XVII. Ebbe la Casa del Padre (74); e poi si ridusse ad abitare in una Casetta (75), ove sovra l’entrata erano scritti questi versi: Parva, sed apta mihi etc (76): Nella Loggetta: Sis lautus licet (77). Desiderava di accomodarla con fabbriche, e tutto quello che poteva ritrarre dalle sue rendite, spendeva. Ma perché nel principio, che cominciò a fabbricare, l’intenzion sua non era di stanziarvi; ma avendo poi preso amore a quel giardino , si deliberò di farvi la Casa (78). E perché male corrispondevan le cose fatte all’animo suo, solea dolersi spesso, che non gli fosse così facile il mutar le fabbriche come li suoi versi, e rispondeva agli uomini, che gli dicevano, che si meravigliavano, ch’esso non facesse una bella Casa, essendo persona, che così ben dipingeva i palazzi: a’ quali rispondeva, che faceva quelli belli senza denari.

(74) Nella Divisione tra esso, e i suoi Fratelli toccò a Lodovico la Casa, dove abitava il loro Padre; quella precisamente, che è sulla strada già detta di Bocca Canale, ed oggi comunemente di Santa Maria di Bocche; e vi si vede ancor di presente sopra la porta lo stemma in marmo degli Ariosti.

(75) Casetta era in fatti quando l’Ariosto ne fece acquisto da Ercole Pistoia li 30 giugno 1526 e li 2 Gennaio 1528. Fatta poi compra di diverse pezze di terra all’ intorno, e che stendevano di rincontro alla Chiesa vecchia di S. Benedetto, vi fabbricò sopra la Casa.

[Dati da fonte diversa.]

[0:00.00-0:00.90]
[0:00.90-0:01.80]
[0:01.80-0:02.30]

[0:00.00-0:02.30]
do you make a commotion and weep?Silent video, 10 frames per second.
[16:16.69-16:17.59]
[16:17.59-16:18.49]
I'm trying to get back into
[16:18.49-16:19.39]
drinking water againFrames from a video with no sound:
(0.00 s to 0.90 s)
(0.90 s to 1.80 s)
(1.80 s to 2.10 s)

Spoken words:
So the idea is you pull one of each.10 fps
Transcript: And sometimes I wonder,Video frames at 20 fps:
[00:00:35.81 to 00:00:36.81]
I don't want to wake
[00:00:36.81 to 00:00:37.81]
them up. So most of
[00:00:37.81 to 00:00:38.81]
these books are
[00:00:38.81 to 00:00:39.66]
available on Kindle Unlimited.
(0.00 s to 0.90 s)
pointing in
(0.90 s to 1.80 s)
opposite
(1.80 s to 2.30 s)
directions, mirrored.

(76) Nello scritto di Virginio non si legge il restante del Distico, che si trova appresso il Pigna, e il Garofalo in questi termini: sed nulli obnoxia, sed non sordida, parta meo sed tamen aere Domus. E il suddetto Garofalo se ne serve per opporsi al Giovio, e al Fornari, e a quant’altri aveano detto, e scritto, che la liberalità del Duca gliela fabbricasse. Questo distico, che fino a’ tempi del Garofalo si leggeva nel fregio dell’entrata della stessa Casa (cioè la Casa, che l’Ariosto fabbricò, e non la Casetta, che comperò) è un gran pezzo che non v’è più. Oggidì non vi resta che la seguente iscrizione scolpita in mattoni, già posta da Virginio sopra la cornice, ed ora incastrata nella facciata tra le due finestre di mezzo nel secondo Piano: Sic Domus haec Areosta propitios habeat Deos olim ut Pindarica2.  

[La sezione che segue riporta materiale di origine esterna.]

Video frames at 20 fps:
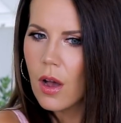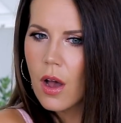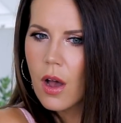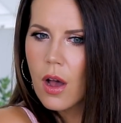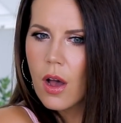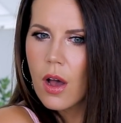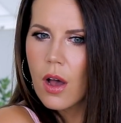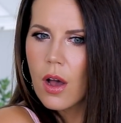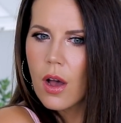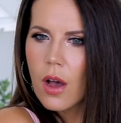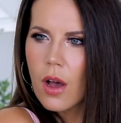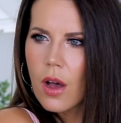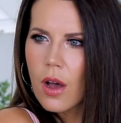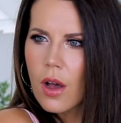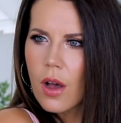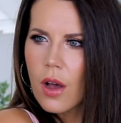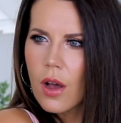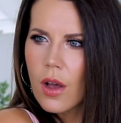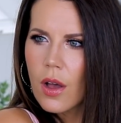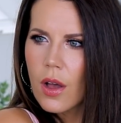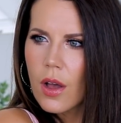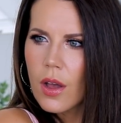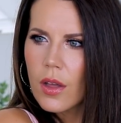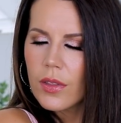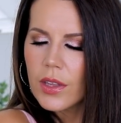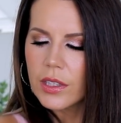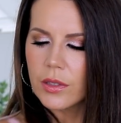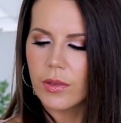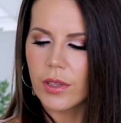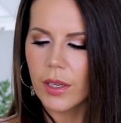Oh,
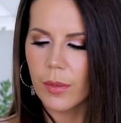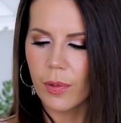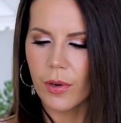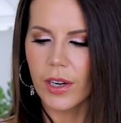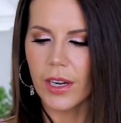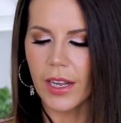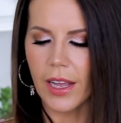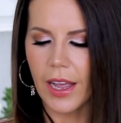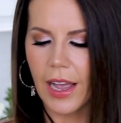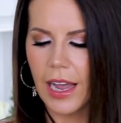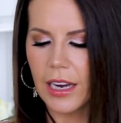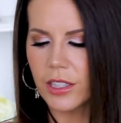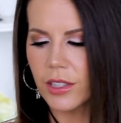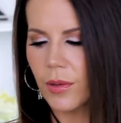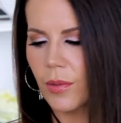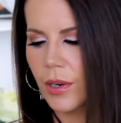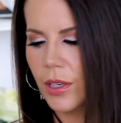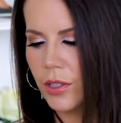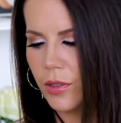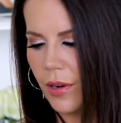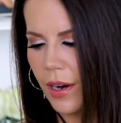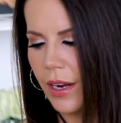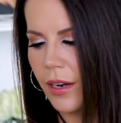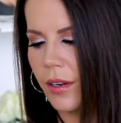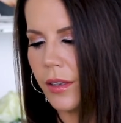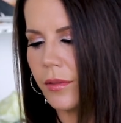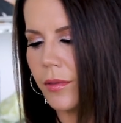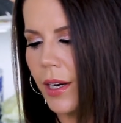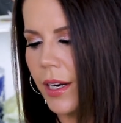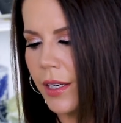that's really pretty. I actually wanna try it
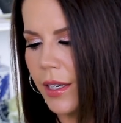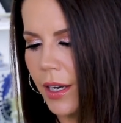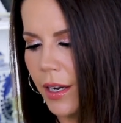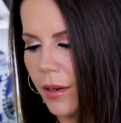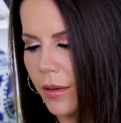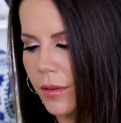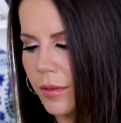on right now.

(77) Questi nove versi3 si trovano nel secondo libro delle Poesie dell’Ariosto, sotto il titolo: De paupertate.

(78)  Ridotto ch’ebbe o in tutto, o in parte a giardino il terreno, che acquistò da diversi all’intorno della Casetta, che fu del Pistoia, fabbricò l’Ariosto sulla strada di Mirasole la Casa, di cui si è parlato , e che di presente sussiste.  

Nel 1771, dunque, stando a quanto afferma il Barotti, sul palazzo era visibile solo l’iscrizione più breve.

a

Quella più lunga che oggi si legge sul  marcapiano sarebbe stata apposta, allora, dopo il 1771?

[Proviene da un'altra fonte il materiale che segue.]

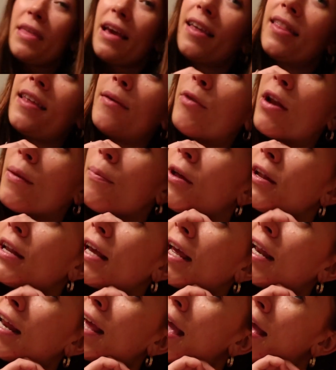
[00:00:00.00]
keep thinking that when I put
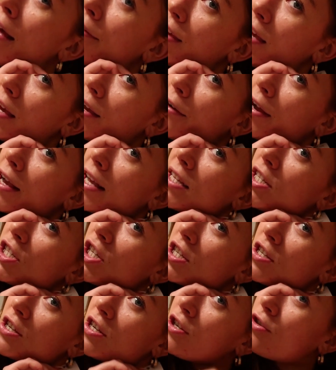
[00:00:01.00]
in a heavy earring,
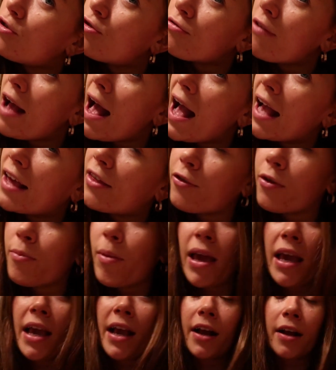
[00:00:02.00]
it's just gonna drag through
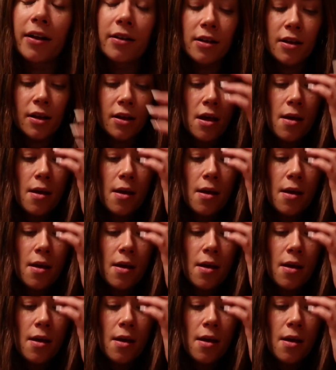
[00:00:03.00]
my ear.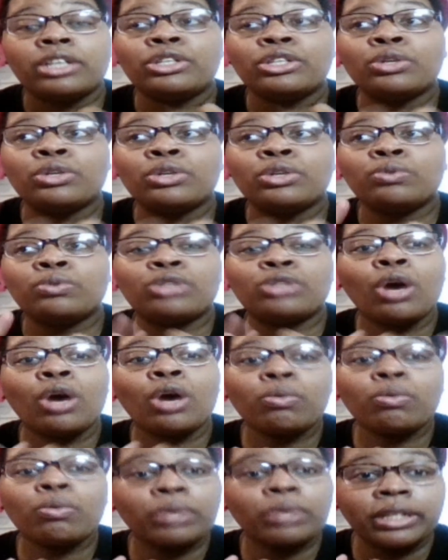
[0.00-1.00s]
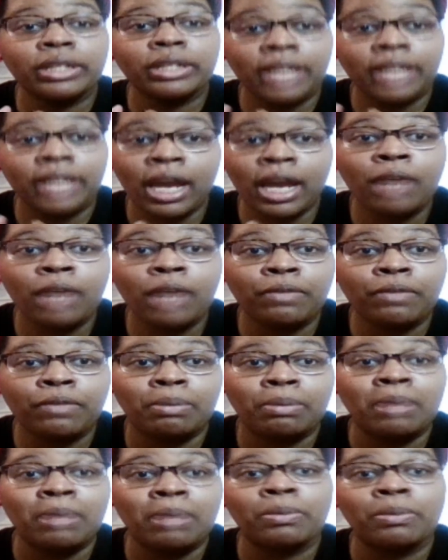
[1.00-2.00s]
you don't really care for
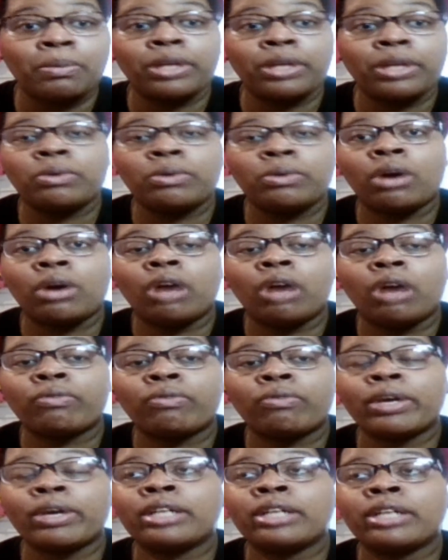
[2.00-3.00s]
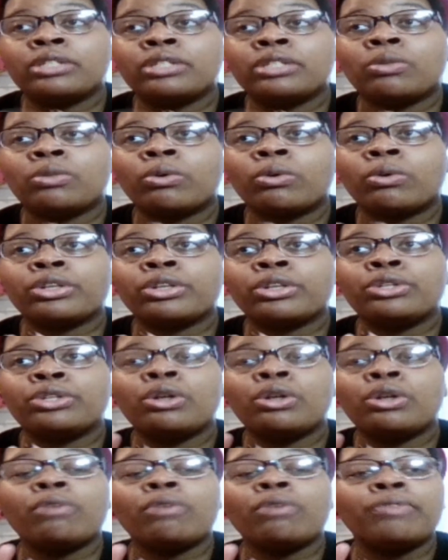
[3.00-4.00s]
the people that you call friends, or you
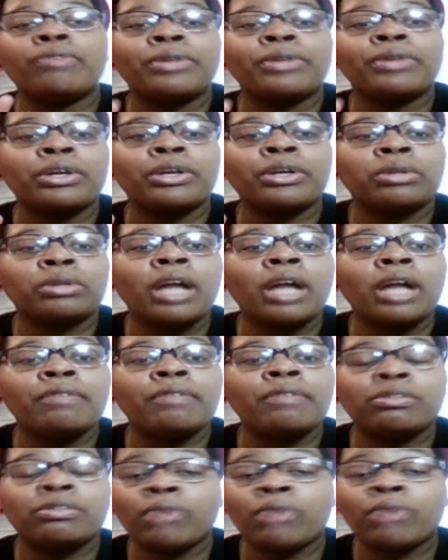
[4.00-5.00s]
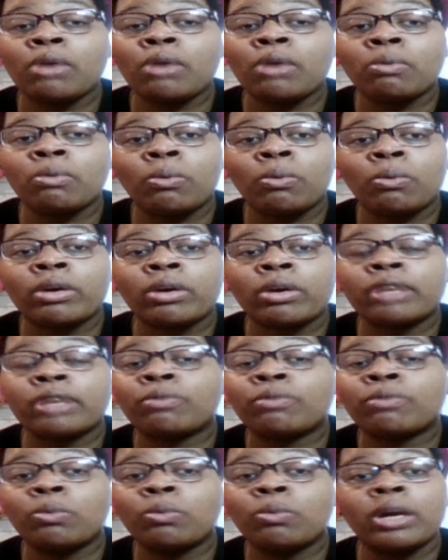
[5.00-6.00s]
don't feel that your life is very rewarding
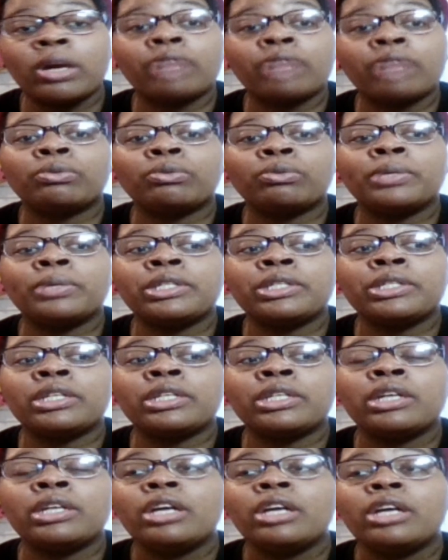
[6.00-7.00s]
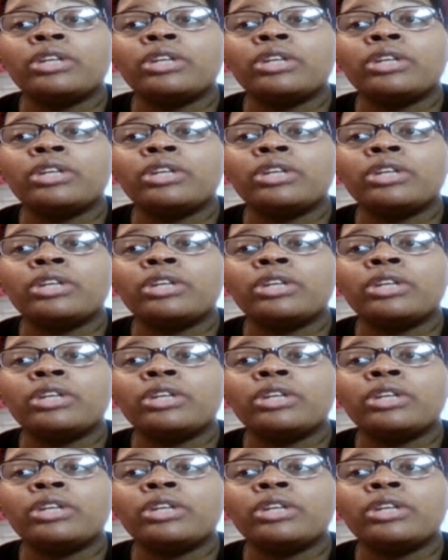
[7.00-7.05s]
for whatever reason,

Anche le iscrizioni di Torrepaduli  pongono degli interrogativi riguardo al contesto e, dato per scontato (sto azzardando troppo?) che non si tratta di un fotomontaggio, mi accontenterei di avere conferma che siamo in presenza di un ingresso scandito da due colonne notevolmente diverse dalle solite, le cui caratteristiche strutturali paragonabili a due garitte giustificano, indipendentemente da quello che c’è oltre (a proposito, che c’è?), l’iscrizione, anche se i piccoli ambienti sono due; ma, d’altra parte, parvae domus sarebbe stata citazione infedele …

__________

1 Vita di Lodovico Ariosto  e dichiarazioni all’Orlando furioso con li testi del poema in questa novissima edizione, corrette ed accresciute dall’autore, Ferrara, Stamperia Camerale, 1771, pp. 56-57  (integralmente scaricabile da https://books.google.it/books?id=RvA4YZA9Uj8C&pg=PA17&lpg=PA17&dq=Vita+di+Lodovico+Ariosto+e+dichiarazioni+all%27Orlando+furioso+con+li+testi+del+poema+in+questa+novissima+edizione,+corrette+ed+accresciute+dall%27autore&source=bl&ots=uQHVTHrWUK&sig=q-Lk02gCaV_jRI1i3t50k_YhLxs&hl=it&sa=X&ei=hFkyVYnAJsLU7AbcyYCICQ&ved=0CCkQ6AEwAQ#v=onepage&q=Vita%20di%20Lodovico%20Ariosto%20e%20dichiarazioni%20all’Orlando%20furioso%20con%20li%20testi%20del%20poema%20in%20questa%20novissima%20edizione%2C%20corrette%20ed%20accresciute%20dall’autore&f=false)

2 Così questa casa degli Ariosto abbia propizi gli dei come un tempo quella di Pindaro.

3 Da intendersi: Sis lautus licet è la parte iniziale del primo verso del componimento che consta di nove versi.